Like a mythological gream reaper here to collect the soul of the star that once resided in this spot, Chandra and IXPE captured the inner machinations of the universe playing out in a way that feels almost like divinity. Because of the vast distance away from this particular pulsar, the remnants of a stellar death from back in the 6th century AD will likely remain this vibrant and eye-catching on the X-ray spectrum for thousands of years into the future. Assuming any semblance of sentience is around in the future to observe it, that is.

"The IXPE data gives us the first map of the magnetic field in the ‘hand’," said Roger Romani of Stanford University in California. It was Romani who led the NASA initiative to unearth the mystery of why Chandra and IXPE observed pulsar PSR B1509-58 behaving in a way that legitimately looks like something out of a Nightmare Before Christmas. "The charged particles producing the X-rays travel along the magnetic field, determining the basic shape of the nebula like the bones do in a person’s hand."

Pulsar hand reaching out from space
Photo: NASA/CXC/Stanford/R. Romani/MSFC (IXPE)
It's because Chandra and IXPE capture X-ray signatures from such vast distances away that we can observe these gusts of pulsar radiation take a form resembling a human hand with currents of cosmic dust for fingers. Is it an omen of chaos soon ahead? Or some form of divine hand? Ultimately, that's up to the clergy to decide, not scientists. But that's not to say there's not a breadth of knowledge to be learned by marveling at Chandra and IXPE's observations, even when they aren't capturing spooky ghost tendrils in space.

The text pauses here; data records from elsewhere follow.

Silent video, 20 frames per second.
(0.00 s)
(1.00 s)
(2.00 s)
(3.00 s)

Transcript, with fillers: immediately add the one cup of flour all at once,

"We’ve uncovered the life history of super energetic matter and antimatter particles around the pulsar,” explained project co-author ?Niccolò Di Lalla, also of Stanford. “This teaches us about how pulsars can act as particle accelerators." With this in mind, a pulsar's electromagnetic ejecta behaves in a very similar manner to man-made particle accelerators here on Earth, like the Large Hadron Collider in Switzerland. In both cases, massive electromagnetic fields are responsible for manipulating ionized subatomic particles to the point they propel themselves at speeds and directions they wouldn't otherwise travel.

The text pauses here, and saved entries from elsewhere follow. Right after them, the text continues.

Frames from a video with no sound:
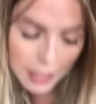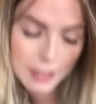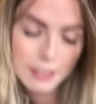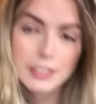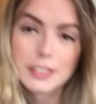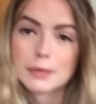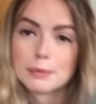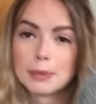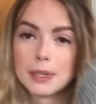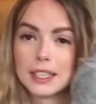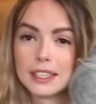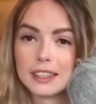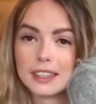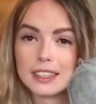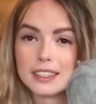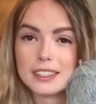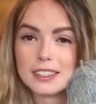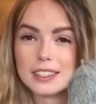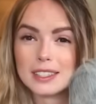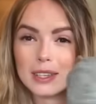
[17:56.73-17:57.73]
left, but
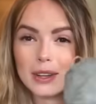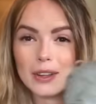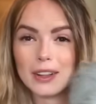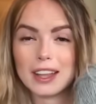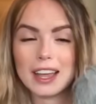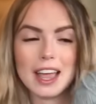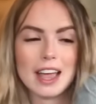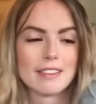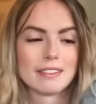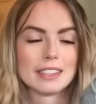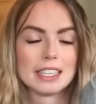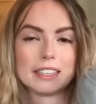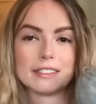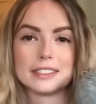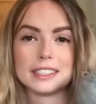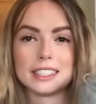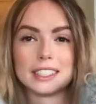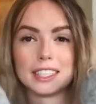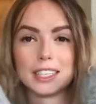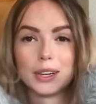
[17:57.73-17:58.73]
this is all I have
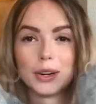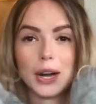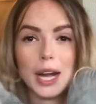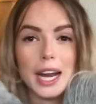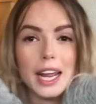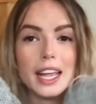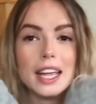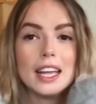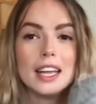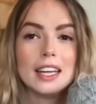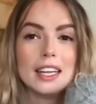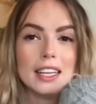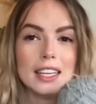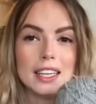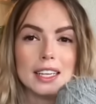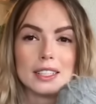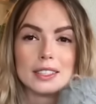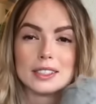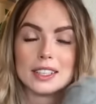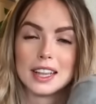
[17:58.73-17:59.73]
left in the gray.
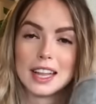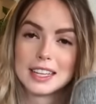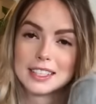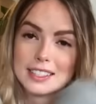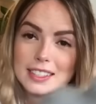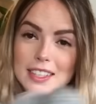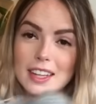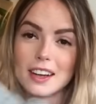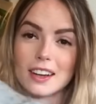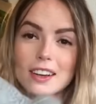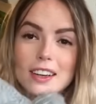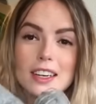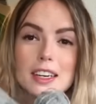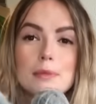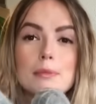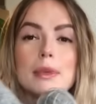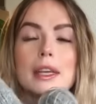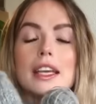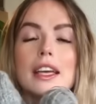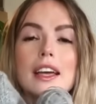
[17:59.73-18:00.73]
So that's not
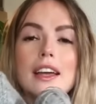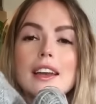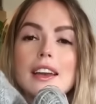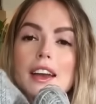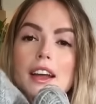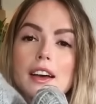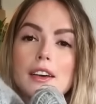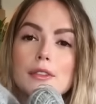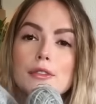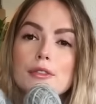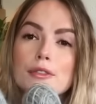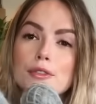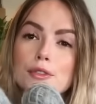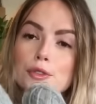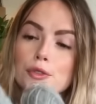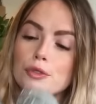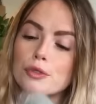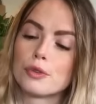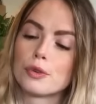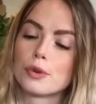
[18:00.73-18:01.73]
gonna be enough
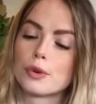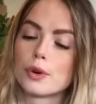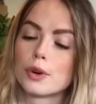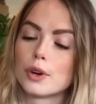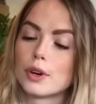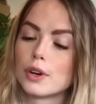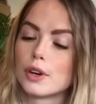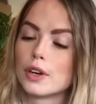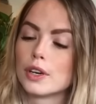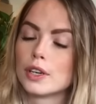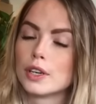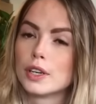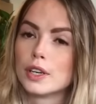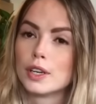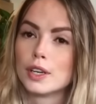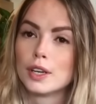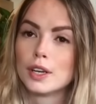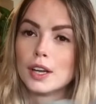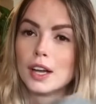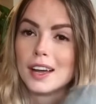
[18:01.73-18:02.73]
for
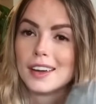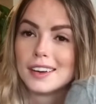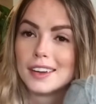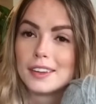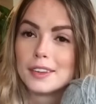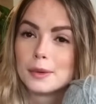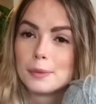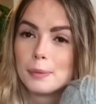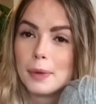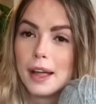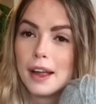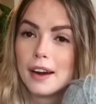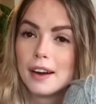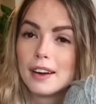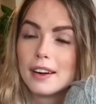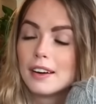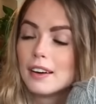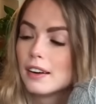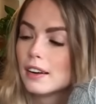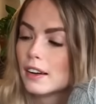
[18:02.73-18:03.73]
another
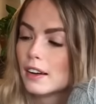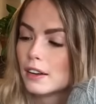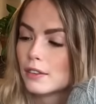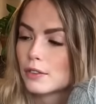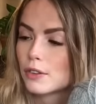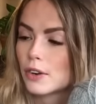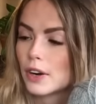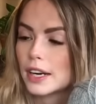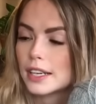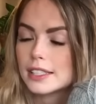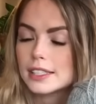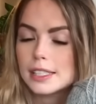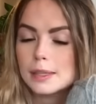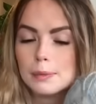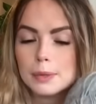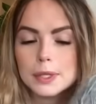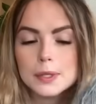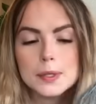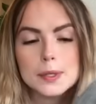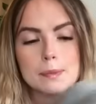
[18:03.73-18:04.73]
pair of gray
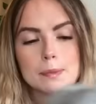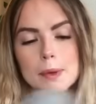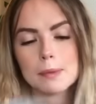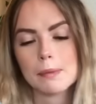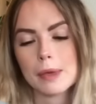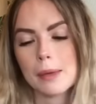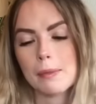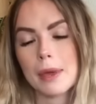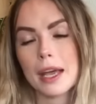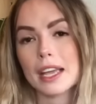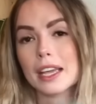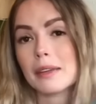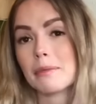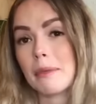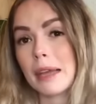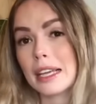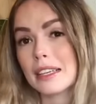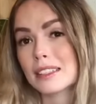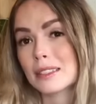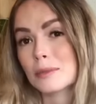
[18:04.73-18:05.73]
slippers, but maybe I can
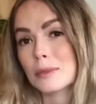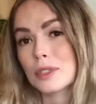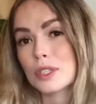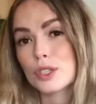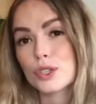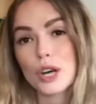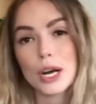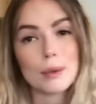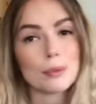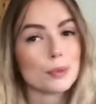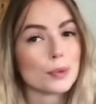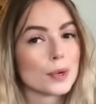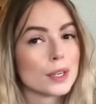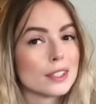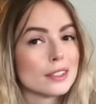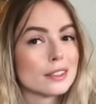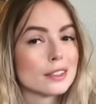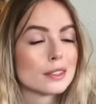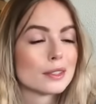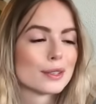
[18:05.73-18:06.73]
make some striped
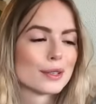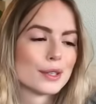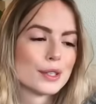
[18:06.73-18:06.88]
ones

By harnessing similar forces to that which occur in the heart of a rapidly-spinning neutron star through contemporary nuclear fusion research, scientists and engineers hope to one day supply the world with enough clean-burning, carbon-free energy to last into the far future. Just by observing the swirling red ribbons of plasma generation by the average Tokomak-class fusion reactor, one can't help but how uncanny it looks to the swirling torrents of radiation emitted from a pulsar. At the end of the day, the same laws of physics that govern modern commercial nuclear fusion are responsible for the wonderous aftermath of a massive star taking its last mortal breaths.

As for Chandra and IXPE, they won't be going anywhere anytime soon. NASA intends to operate Chandra well into the future, despite its age, while IXPE's still less than two years into its planned five-year operational life as of November 2023. Safe to say, chances are good the two probes will photograph something just as spectacular in time for next Halloween.